What is required —
Each line below needs to be repeated precisely as it is.
Data supplied Start Marker
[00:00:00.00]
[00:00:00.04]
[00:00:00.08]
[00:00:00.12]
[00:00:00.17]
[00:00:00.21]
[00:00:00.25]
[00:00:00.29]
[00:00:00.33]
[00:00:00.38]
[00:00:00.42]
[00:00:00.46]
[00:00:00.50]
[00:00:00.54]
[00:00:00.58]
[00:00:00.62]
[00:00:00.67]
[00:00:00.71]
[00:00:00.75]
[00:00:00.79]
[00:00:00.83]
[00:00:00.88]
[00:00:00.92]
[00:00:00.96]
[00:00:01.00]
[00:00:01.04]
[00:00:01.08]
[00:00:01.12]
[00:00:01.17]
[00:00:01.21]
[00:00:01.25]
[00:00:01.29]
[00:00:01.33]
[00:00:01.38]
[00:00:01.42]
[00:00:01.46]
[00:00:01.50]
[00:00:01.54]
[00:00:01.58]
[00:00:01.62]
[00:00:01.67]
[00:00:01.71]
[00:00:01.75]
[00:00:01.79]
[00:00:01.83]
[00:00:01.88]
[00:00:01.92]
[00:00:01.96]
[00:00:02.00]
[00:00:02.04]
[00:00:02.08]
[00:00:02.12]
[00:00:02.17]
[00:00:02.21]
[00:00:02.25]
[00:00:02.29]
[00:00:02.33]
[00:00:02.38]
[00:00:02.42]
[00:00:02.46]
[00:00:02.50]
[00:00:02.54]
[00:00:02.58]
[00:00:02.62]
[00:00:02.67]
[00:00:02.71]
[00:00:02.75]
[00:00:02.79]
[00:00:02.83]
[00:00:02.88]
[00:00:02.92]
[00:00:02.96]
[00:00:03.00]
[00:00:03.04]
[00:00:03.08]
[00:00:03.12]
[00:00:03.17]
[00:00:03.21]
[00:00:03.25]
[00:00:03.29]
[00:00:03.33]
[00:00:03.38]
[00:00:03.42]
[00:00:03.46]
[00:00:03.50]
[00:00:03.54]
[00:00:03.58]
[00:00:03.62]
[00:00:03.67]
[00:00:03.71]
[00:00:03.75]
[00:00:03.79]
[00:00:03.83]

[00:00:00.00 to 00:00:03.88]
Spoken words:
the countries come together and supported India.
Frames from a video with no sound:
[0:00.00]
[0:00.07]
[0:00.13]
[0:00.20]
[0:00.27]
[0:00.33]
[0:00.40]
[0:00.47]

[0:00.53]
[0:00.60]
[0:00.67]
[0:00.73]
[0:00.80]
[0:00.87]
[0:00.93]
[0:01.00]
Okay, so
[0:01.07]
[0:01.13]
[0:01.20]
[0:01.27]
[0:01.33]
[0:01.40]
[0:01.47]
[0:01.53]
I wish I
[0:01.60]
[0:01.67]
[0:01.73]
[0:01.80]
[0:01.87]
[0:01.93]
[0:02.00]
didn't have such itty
Data supplied End Marker
Solution for this exercise —
[00:00:00.00]
[00:00:00.04]
[00:00:00.08]
[00:00:00.12]
[00:00:00.17]
[00:00:00.21]
[00:00:00.25]
[00:00:00.29]
[00:00:00.33]
[00:00:00.38]
[00:00:00.42]
[00:00:00.46]
[00:00:00.50]
[00:00:00.54]
[00:00:00.58]
[00:00:00.62]
[00:00:00.67]
[00:00:00.71]
[00:00:00.75]
[00:00:00.79]
[00:00:00.83]
[00:00:00.88]
[00:00:00.92]
[00:00:00.96]
[00:00:01.00]
[00:00:01.04]
[00:00:01.08]
[00:00:01.12]
[00:00:01.17]
[00:00:01.21]
[00:00:01.25]
[00:00:01.29]
[00:00:01.33]
[00:00:01.38]
[00:00:01.42]
[00:00:01.46]
[00:00:01.50]
[00:00:01.54]
[00:00:01.58]
[00:00:01.62]
[00:00:01.67]
[00:00:01.71]
[00:00:01.75]
[00:00:01.79]
[00:00:01.83]
[00:00:01.88]
[00:00:01.92]
[00:00:01.96]
[00:00:02.00]
[00:00:02.04]
[00:00:02.08]
[00:00:02.12]
[00:00:02.17]
[00:00:02.21]
[00:00:02.25]
[00:00:02.29]
[00:00:02.33]
[00:00:02.38]
[00:00:02.42]
[00:00:02.46]
[00:00:02.50]
[00:00:02.54]
[00:00:02.58]
[00:00:02.62]
[00:00:02.67]
[00:00:02.71]
[00:00:02.75]
[00:00:02.79]
[00:00:02.83]
[00:00:02.88]
[00:00:02.92]
[00:00:02.96]
[00:00:03.00]
[00:00:03.04]
[00:00:03.08]
[00:00:03.12]
[00:00:03.17]
[00:00:03.21]
[00:00:03.25]
[00:00:03.29]
[00:00:03.33]
[00:00:03.38]
[00:00:03.42]
[00:00:03.46]
[00:00:03.50]
[00:00:03.54]
[00:00:03.58]
[00:00:03.62]
[00:00:03.67]
[00:00:03.71]
[00:00:03.75]
[00:00:03.79]
[00:00:03.83]

[00:00:00.00 to 00:00:03.88]
Spoken words:
the countries come together and supported India.
Frames from a video with no sound:
[0:00.00]
[0:00.07]
[0:00.13]
[0:00.20]
[0:00.27]
[0:00.33]
[0:00.40]
[0:00.47]

[0:00.53]
[0:00.60]
[0:00.67]
[0:00.73]
[0:00.80]
[0:00.87]
[0:00.93]
[0:01.00]
Okay, so
[0:01.07]
[0:01.13]
[0:01.20]
[0:01.27]
[0:01.33]
[0:01.40]
[0:01.47]
[0:01.53]
I wish I
[0:01.60]
[0:01.67]
[0:01.73]
[0:01.80]
[0:01.87]
[0:01.93]
[0:02.00]
didn't have such itty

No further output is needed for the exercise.